RSA 147-A and the New Hampshire Hazardous Waste Rules, Env-Hw 100-1200 (effective Aug. 14, 2017), implement RCRA Subpart C. The law and rules include criteria for when a waste is classified as hazardous; set standards, procedures, and reporting requirements for waste generators; establish a permit process for treatment, storage, disposal and transfer facilities; and establish a registration system for transporters of hazardous waste.

The first step of complying with RCRA, chapter RSA 147-A, and the Hazardous Waste Rules is to identify what waste is hazardous waste. Next, determine what amount of hazardous waste the facility generates. This dictates what level of accumulation, manifesting, and record-keeping requirements apply.

The enforcements actions provide valuable insight: a hospital should not assume that it has escaped a lawsuit, even if it has completely resolved issues cited by a prior Letter of Deficiency.  Because of the potential for irrevocable environmental harm arising out of these types of violations, DES is likely to seek enforcement despite subsequent compliance. Consequently, if a hospital is found to have violated hazardous waste disposal laws, the hospital should anticipate a civil forfeiture in the amount of roughly $200,000 and a requirement to perform audits in the future. Because so many of these cases have settled with terms near to those, it is very difficult to justify much variation.

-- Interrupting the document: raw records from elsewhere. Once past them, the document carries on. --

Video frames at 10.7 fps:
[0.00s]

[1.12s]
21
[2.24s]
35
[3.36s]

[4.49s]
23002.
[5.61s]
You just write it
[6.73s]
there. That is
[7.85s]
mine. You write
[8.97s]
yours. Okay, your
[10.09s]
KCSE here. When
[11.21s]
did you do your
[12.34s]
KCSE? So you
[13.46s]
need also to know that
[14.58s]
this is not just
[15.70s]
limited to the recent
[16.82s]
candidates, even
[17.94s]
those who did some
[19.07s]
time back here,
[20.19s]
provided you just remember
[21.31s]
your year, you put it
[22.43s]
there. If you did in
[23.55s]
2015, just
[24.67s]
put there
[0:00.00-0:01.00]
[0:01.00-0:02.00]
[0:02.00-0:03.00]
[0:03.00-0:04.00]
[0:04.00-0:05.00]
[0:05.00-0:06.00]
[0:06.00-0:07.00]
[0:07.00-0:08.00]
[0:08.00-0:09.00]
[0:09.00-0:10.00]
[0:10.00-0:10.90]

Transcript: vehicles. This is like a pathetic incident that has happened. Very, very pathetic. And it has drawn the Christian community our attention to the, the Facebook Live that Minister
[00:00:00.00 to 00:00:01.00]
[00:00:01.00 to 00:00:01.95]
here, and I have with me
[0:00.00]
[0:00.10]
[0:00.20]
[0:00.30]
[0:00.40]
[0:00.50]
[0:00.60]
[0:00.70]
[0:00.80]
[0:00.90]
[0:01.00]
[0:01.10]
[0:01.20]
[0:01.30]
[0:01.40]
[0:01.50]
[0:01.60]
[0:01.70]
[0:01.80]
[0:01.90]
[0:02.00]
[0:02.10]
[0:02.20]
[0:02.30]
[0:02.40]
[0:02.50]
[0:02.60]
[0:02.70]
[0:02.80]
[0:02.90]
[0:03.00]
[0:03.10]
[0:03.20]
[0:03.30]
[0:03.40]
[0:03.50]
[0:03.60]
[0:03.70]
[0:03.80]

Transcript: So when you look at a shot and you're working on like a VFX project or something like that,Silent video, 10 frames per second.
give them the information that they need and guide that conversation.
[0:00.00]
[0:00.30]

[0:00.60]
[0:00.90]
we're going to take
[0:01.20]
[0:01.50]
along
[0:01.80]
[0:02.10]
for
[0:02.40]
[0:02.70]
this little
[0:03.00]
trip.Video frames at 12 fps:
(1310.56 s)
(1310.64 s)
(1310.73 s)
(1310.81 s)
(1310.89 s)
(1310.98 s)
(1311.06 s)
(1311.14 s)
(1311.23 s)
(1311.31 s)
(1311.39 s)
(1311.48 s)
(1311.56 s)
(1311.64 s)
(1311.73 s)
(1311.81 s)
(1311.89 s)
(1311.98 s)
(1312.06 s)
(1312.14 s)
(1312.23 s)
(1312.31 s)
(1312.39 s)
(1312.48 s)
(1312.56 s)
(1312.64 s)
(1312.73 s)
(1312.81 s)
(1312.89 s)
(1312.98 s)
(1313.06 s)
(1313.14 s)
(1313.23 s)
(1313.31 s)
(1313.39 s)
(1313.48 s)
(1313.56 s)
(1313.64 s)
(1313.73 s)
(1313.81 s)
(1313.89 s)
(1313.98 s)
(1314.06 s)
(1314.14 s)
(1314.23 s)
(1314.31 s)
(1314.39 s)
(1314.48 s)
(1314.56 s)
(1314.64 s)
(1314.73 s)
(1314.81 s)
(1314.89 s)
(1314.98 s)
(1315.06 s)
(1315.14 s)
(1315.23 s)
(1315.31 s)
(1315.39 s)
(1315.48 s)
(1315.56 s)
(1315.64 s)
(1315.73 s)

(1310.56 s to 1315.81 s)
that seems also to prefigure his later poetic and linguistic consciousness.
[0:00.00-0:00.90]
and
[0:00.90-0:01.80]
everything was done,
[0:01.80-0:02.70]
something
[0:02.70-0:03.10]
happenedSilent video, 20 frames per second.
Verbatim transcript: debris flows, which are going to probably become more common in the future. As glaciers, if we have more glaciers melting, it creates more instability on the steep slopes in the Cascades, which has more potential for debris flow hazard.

In light of these compliance initiatives, healthcare facilities should review the internal procedures with a third party in accordance with DES’s checklists and modules. The most conservative option would be to invest in having a consultant perform a full environmental compliance audit, typically costing between $2,000 and $15,000. Even at the cost of $15,000, the audit is a bargain compared to a $200,000 civil forfeiture. If any violation is found, the hospital should consider, with the advice of legal counsel, voluntarily self-reporting. New Hampshire’s hospitals can do their part to achieve the policy objectives of RCRA, to keep hazardous waste out of the environment. And if not motivated by that goal, the continued enforcement pressure, including monetary penalties, is also good motivation.

 

Amy Manzelli is managing attorney and part owner of BCM Environmental & Land Law, PLLC, with offices in Concord, NH and Portland, ME, where she practices environmental, conservation, and land law.